Raven hair. The words flew through her mind. Handsome.
“Is this a nice place to run?” she asked, mostly just to have something to say.
“It’s fantastic. This place, I mean…” He shook his head as if he couldn’t quite find the right words. “I’m a student at the art school over in Fengerskog, and no one else I’ve talked to seems to have been here. Which is ridiculous. It’s so pretty here. But that’s fine with me,” he said with a smile. “It’s nice to be alone out here.”
He nodded at her.
“What about you? What are you doing here?”
She hesitated. The words inside her felt stubborn; they didn’t want to come out; they wanted to hide, or just rest. They were tired of being dutiful, keeping up the eternal game. At the same time, there was something about him she found intriguing.

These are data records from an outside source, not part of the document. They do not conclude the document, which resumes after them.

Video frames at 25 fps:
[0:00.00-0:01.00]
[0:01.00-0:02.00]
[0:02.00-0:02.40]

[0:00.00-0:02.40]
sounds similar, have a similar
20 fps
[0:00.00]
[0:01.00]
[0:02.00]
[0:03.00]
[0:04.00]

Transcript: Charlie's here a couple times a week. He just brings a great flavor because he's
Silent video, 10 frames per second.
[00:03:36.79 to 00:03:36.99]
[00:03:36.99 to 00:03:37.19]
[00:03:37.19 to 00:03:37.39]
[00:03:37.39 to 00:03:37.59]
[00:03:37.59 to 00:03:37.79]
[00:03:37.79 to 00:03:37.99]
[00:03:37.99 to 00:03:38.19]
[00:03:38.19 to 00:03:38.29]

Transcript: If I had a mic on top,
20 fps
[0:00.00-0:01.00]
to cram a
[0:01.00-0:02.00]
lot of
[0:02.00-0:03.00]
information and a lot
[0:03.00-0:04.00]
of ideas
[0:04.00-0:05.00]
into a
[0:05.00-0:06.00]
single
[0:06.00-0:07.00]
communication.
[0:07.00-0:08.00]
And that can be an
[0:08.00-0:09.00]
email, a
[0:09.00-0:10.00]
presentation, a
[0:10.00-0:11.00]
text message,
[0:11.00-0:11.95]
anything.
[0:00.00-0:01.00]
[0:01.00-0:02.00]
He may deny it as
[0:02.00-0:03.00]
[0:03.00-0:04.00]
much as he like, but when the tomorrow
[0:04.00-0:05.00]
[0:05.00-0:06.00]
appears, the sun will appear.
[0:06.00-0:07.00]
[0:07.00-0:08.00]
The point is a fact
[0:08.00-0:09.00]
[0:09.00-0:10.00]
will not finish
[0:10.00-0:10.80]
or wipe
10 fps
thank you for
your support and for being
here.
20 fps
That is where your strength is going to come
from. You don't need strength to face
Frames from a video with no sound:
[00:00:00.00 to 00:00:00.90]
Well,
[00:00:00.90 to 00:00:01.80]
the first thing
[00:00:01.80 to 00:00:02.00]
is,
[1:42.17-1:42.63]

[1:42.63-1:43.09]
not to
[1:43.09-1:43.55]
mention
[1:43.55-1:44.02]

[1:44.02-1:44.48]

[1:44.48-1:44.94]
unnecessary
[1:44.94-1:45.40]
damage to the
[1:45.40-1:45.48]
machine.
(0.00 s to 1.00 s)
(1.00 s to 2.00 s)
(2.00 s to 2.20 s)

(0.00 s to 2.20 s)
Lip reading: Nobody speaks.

What’s more, she couldn’t deny that at close quarters he turned out to have rather hypnotically smooth skin, olive, as that shade would be called. She would have nothing against getting an opportunity to observe it in secret for a while, pondering what types of genes and fatty acids could lend such advantages to skin cells.
“I’m measuring the greenhouse gasses out in the bog,” she said, pushing a lock of hair behind her ear. “Among other things. Or, I’m going to. I haven’t actually started just
yet.”
“Greenhouse gasses?” he asked. “Is that for a company?”
“No… I’m working on my dissertation. In biology.”
“Oh, that’s interesting.” His gaze seemed to sharpen somehow. “I would love to hear more,” he said, pausing as if to feel out the situation before he went on. “But I don’t want to bother you. I’m sure we’ll see each other again; I run here almost every day.”
He raised his hand once again, then went on his way, up toward the car park.
Nathalie observed the muscles in his thighs and calves as he went. Long and supple, she thought. Full of stamina.
During the next few days she stayed inside around the time of Johannes’s runs. She kept away from the windows, yet was still close enough to sneak a peek without him noticing.
One afternoon, she acted on impulse and made a whole pot of tea. She was sitting in one of the chairs outside the cottage with a cup when he passed by.
“May I offer you some tea?” she called.
He stopped, ran one hand across his cheek, and raised his eyebrows in surprise. At first she couldn’t tell if he was surprised or just thought it was a strange invitation, and she immediately regretted asking.
But then he said, “I’d love that,” and approached her.
She felt both excited and a little nervous as she gathered milk, sugar and another cup and placed it all on the little table between the chairs.
He took a seat. His movements were slow, gentle; he didn’t take up more space than he needed, but he didn’t take less either. An openness toward everything, nothing to hide ran through her, and, at the same time, she felt a chill gust through her chest: Like me, but the other way around.
He put several scoops of sugar into his cup. When he noticed her skeptical smile, he laughed.
“I know. My dad was from Morocco, so the sugar craving is in my blood.”
The afternoon sun sank quickly as they leaned back.